(Saved data entries)

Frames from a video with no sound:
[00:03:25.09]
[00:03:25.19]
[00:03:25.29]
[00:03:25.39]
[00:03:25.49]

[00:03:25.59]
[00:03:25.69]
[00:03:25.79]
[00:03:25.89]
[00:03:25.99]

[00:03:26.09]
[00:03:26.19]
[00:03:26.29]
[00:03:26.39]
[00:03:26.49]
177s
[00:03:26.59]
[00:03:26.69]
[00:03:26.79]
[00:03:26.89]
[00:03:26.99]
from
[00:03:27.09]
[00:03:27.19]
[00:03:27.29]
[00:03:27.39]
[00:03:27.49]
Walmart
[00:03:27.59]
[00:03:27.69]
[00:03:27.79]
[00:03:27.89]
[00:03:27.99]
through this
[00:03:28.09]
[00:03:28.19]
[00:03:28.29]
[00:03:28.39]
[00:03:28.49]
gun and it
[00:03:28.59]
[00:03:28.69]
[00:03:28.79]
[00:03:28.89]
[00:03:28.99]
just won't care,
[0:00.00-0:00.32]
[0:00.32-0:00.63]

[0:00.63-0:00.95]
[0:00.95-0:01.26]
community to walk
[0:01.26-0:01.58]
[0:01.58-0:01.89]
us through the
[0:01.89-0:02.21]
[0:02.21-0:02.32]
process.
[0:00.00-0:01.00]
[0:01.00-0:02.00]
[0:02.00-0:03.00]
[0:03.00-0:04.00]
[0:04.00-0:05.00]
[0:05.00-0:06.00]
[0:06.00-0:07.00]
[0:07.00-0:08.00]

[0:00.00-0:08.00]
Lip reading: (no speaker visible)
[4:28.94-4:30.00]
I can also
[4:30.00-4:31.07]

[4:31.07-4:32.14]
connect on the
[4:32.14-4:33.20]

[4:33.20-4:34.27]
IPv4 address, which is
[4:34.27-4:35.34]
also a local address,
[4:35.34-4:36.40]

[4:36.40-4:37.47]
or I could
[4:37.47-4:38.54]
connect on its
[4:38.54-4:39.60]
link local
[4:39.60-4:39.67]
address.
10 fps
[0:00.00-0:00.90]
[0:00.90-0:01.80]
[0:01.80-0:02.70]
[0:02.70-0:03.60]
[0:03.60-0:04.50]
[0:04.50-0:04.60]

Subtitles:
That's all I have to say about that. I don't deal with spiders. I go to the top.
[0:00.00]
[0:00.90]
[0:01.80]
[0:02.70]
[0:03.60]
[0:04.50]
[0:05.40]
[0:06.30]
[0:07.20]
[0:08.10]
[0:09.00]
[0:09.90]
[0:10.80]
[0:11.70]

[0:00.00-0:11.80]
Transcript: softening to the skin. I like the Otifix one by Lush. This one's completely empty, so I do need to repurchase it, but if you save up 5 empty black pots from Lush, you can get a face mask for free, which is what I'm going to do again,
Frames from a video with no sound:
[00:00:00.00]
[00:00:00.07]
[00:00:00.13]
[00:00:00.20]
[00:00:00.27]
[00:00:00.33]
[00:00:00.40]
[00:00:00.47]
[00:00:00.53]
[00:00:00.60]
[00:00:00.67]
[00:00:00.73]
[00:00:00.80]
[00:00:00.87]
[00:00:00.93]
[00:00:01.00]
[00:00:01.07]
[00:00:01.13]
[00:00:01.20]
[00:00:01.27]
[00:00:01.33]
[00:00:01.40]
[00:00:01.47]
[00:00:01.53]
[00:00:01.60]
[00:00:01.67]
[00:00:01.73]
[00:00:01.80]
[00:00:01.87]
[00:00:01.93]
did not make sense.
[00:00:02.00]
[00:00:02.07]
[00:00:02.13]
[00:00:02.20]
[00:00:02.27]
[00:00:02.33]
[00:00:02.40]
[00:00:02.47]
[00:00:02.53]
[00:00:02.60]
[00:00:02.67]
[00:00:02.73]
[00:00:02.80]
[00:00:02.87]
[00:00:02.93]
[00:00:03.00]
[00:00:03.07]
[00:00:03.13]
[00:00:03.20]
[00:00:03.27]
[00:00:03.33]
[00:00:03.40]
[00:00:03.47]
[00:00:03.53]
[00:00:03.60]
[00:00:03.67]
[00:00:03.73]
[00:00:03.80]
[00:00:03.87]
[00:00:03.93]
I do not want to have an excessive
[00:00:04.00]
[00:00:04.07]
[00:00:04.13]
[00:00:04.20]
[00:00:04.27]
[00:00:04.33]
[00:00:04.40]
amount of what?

▸ What this task involves:
Full repetition needed. Write out every entry above exactly as given.

▸ Exercise answer:
Frames from a video with no sound:
[00:03:25.09]
[00:03:25.19]
[00:03:25.29]
[00:03:25.39]
[00:03:25.49]

[00:03:25.59]
[00:03:25.69]
[00:03:25.79]
[00:03:25.89]
[00:03:25.99]

[00:03:26.09]
[00:03:26.19]
[00:03:26.29]
[00:03:26.39]
[00:03:26.49]
177s
[00:03:26.59]
[00:03:26.69]
[00:03:26.79]
[00:03:26.89]
[00:03:26.99]
from
[00:03:27.09]
[00:03:27.19]
[00:03:27.29]
[00:03:27.39]
[00:03:27.49]
Walmart
[00:03:27.59]
[00:03:27.69]
[00:03:27.79]
[00:03:27.89]
[00:03:27.99]
through this
[00:03:28.09]
[00:03:28.19]
[00:03:28.29]
[00:03:28.39]
[00:03:28.49]
gun and it
[00:03:28.59]
[00:03:28.69]
[00:03:28.79]
[00:03:28.89]
[00:03:28.99]
just won't care,
[0:00.00-0:00.32]
[0:00.32-0:00.63]

[0:00.63-0:00.95]
[0:00.95-0:01.26]
community to walk
[0:01.26-0:01.58]
[0:01.58-0:01.89]
us through the
[0:01.89-0:02.21]
[0:02.21-0:02.32]
process.
[0:00.00-0:01.00]
[0:01.00-0:02.00]
[0:02.00-0:03.00]
[0:03.00-0:04.00]
[0:04.00-0:05.00]
[0:05.00-0:06.00]
[0:06.00-0:07.00]
[0:07.00-0:08.00]

[0:00.00-0:08.00]
Lip reading: (no speaker visible)
[4:28.94-4:30.00]
I can also
[4:30.00-4:31.07]

[4:31.07-4:32.14]
connect on the
[4:32.14-4:33.20]

[4:33.20-4:34.27]
IPv4 address, which is
[4:34.27-4:35.34]
also a local address,
[4:35.34-4:36.40]

[4:36.40-4:37.47]
or I could
[4:37.47-4:38.54]
connect on its
[4:38.54-4:39.60]
link local
[4:39.60-4:39.67]
address.
10 fps
[0:00.00-0:00.90]
[0:00.90-0:01.80]
[0:01.80-0:02.70]
[0:02.70-0:03.60]
[0:03.60-0:04.50]
[0:04.50-0:04.60]

Subtitles:
That's all I have to say about that. I don't deal with spiders. I go to the top.
[0:00.00]
[0:00.90]
[0:01.80]
[0:02.70]
[0:03.60]
[0:04.50]
[0:05.40]
[0:06.30]
[0:07.20]
[0:08.10]
[0:09.00]
[0:09.90]
[0:10.80]
[0:11.70]

[0:00.00-0:11.80]
Transcript: softening to the skin. I like the Otifix one by Lush. This one's completely empty, so I do need to repurchase it, but if you save up 5 empty black pots from Lush, you can get a face mask for free, which is what I'm going to do again,
Frames from a video with no sound:
[00:00:00.00]
[00:00:00.07]
[00:00:00.13]
[00:00:00.20]
[00:00:00.27]
[00:00:00.33]
[00:00:00.40]
[00:00:00.47]
[00:00:00.53]
[00:00:00.60]
[00:00:00.67]
[00:00:00.73]
[00:00:00.80]
[00:00:00.87]
[00:00:00.93]
[00:00:01.00]
[00:00:01.07]
[00:00:01.13]
[00:00:01.20]
[00:00:01.27]
[00:00:01.33]
[00:00:01.40]
[00:00:01.47]
[00:00:01.53]
[00:00:01.60]
[00:00:01.67]
[00:00:01.73]
[00:00:01.80]
[00:00:01.87]
[00:00:01.93]
did not make sense.
[00:00:02.00]
[00:00:02.07]
[00:00:02.13]
[00:00:02.20]
[00:00:02.27]
[00:00:02.33]
[00:00:02.40]
[00:00:02.47]
[00:00:02.53]
[00:00:02.60]
[00:00:02.67]
[00:00:02.73]
[00:00:02.80]
[00:00:02.87]
[00:00:02.93]
[00:00:03.00]
[00:00:03.07]
[00:00:03.13]
[00:00:03.20]
[00:00:03.27]
[00:00:03.33]
[00:00:03.40]
[00:00:03.47]
[00:00:03.53]
[00:00:03.60]
[00:00:03.67]
[00:00:03.73]
[00:00:03.80]
[00:00:03.87]
[00:00:03.93]
I do not want to have an excessive
[00:00:04.00]
[00:00:04.07]
[00:00:04.13]
[00:00:04.20]
[00:00:04.27]
[00:00:04.33]
[00:00:04.40]
amount of what?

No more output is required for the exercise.